Passo a passo: fluxo de edição

  1. Zoom: Não edite a 100%. Trabalhe, por exemplo, a 600%.
  2. Estrutura: Entre no Modo de Nós. Há 50 nós onde 5 chegavam? Remova o excesso.
  3. Curvas: Use pegas Bézier para suavizar.
  4. Cantos: Nos cantos pretendidos, converta para “To Straight” (Para recto).
  5. Direcção: Ajuste a seta do ângulo do ponto para minimizar push/pull no tecido em causa.
  6. Simulação: Use o “Slow Redraw”/simulador do PE Design e observe como cose. Se o cursor “salta” de forma errática, reveja a ordem/organização dos nós.

Checklist (pronto para bordar?)

  • Sem enchimentos abertos: As formas que devem ser sólidas estão fechadas.
  • Sem cruzamentos: O contorno não se cruza sobre si próprio.
  • Formato: Exportado no formato correcto (PES/DST).
  • Estratégia de posicionamento: Existe um plano (por exemplo, uma estação de colocação de bastidores hoopmaster ou marcações de cruz) para garantir que o desenho cai onde deve.

Resolução de problemas: guia “porque é que isto está a acontecer?”

Sintoma: “O contorno não coincide com o enchimento (aberturas/gaps).”

  • Causa provável: Efeito de “pull” no tecido.
  • Correção rápida: No Modo de Nós, ajuste os nós do enchimento ligeiramente para além do contorno (sobreposição).
  • Correção de produção: Melhorar a estabilização e a montagem no bastidor para reduzir movimento.

Sintoma: “A máquina parece um martelo pneumático nas curvas.”

  • Causa provável: Nós a mais, demasiado próximos.
  • Correção: Apague parte dos nós e modele a curva com as pegas.

Sintoma: “O meu enchimento virou ponto corrido (running stitch).”

  • Causa provável: A forma ficou aberta (por exemplo, após “Split at Point”).
  • Correção: Faça undo, ou procure no software uma opção de fechar/ligar extremidades (se disponível para esse tipo de objecto).

Sintoma: “O tecido mostra marcas do bastidor à volta do desenho.”

  • Causa provável: Pressão/fricção excessiva num bastidor standard.
  • Correção: Vapor/ferro pode ajudar a relaxar fibras.
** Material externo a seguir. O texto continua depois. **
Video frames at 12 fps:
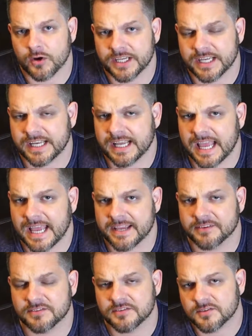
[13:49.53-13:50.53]
getting a
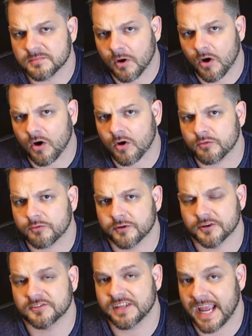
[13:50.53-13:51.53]
small
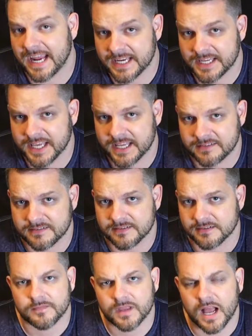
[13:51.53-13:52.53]
first aid kit.
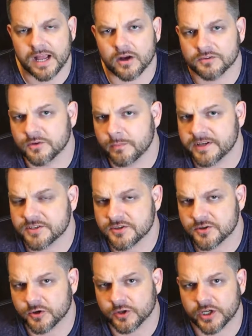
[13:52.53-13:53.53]
I also
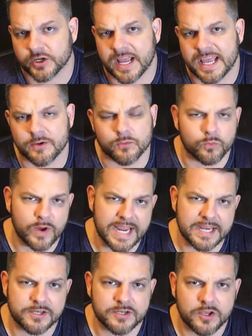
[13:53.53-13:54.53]
mentioned earlier a
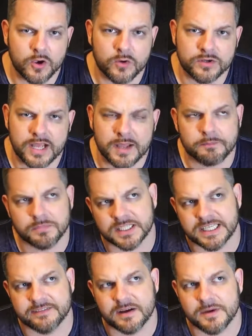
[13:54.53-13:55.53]
raincoat. I
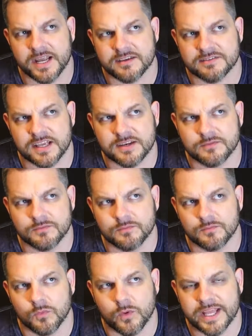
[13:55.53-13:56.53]
believe I might have said
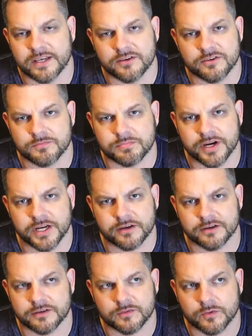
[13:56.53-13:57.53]

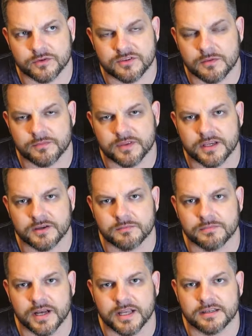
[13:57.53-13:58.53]
windbreaker or something,
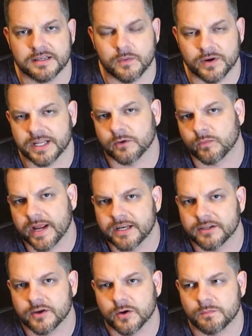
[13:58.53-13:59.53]
but I want to get a
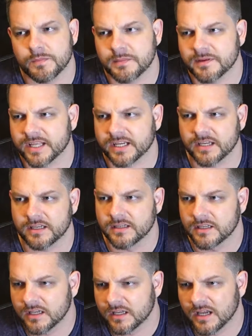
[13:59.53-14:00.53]
raincoat, maybe like a
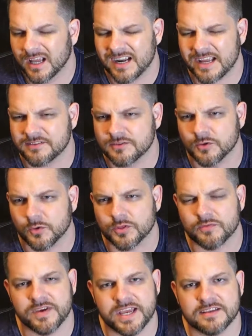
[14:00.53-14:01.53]
nice North
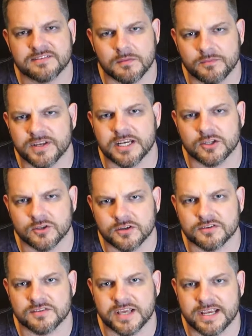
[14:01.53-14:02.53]
Face, something that
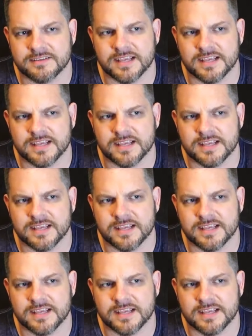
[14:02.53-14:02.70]
looks nice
Para prevenção, um bastidor de bordado magnético pode reduzir marcas por fricção, mantendo a fixação.

Sintoma: “Ninhos de linha por baixo (bird’s nests).”

  • Causa provável: Enfiamento superior incorrecto (linha fora do tira-fios) ou flagging.
  • Correção: Voltar a enfiar com o calcador levantado (para abrir os discos de tensão). Confirmar a estabilidade no bastidor.

Resultados

Dominar o Modo de Nós transforma quem “só descarrega ficheiros” em quem realmente digitaliza.

Seguindo este guia, deve conseguir:

  1. Diagnosticar irregularidades olhando para o mapa de nós.
  2. Reparar formas usando pegas em vez de adicionar pontos sem critério.
  3. Controlar textura com ângulos de ponto intencionais.

Lembre-se: o software é apenas metade do trabalho. A combinação de geometria limpa (software) + montagem estável no bastidor (hardware) é o que aproxima o resultado do nível profissional. Quer esteja a usar um bastidor standard ou um magnetic embroidery hoop de alta eficiência, o objectivo é o mesmo: estabilidade máxima para que os seus nós “mandem” no bordado, e não o contrário.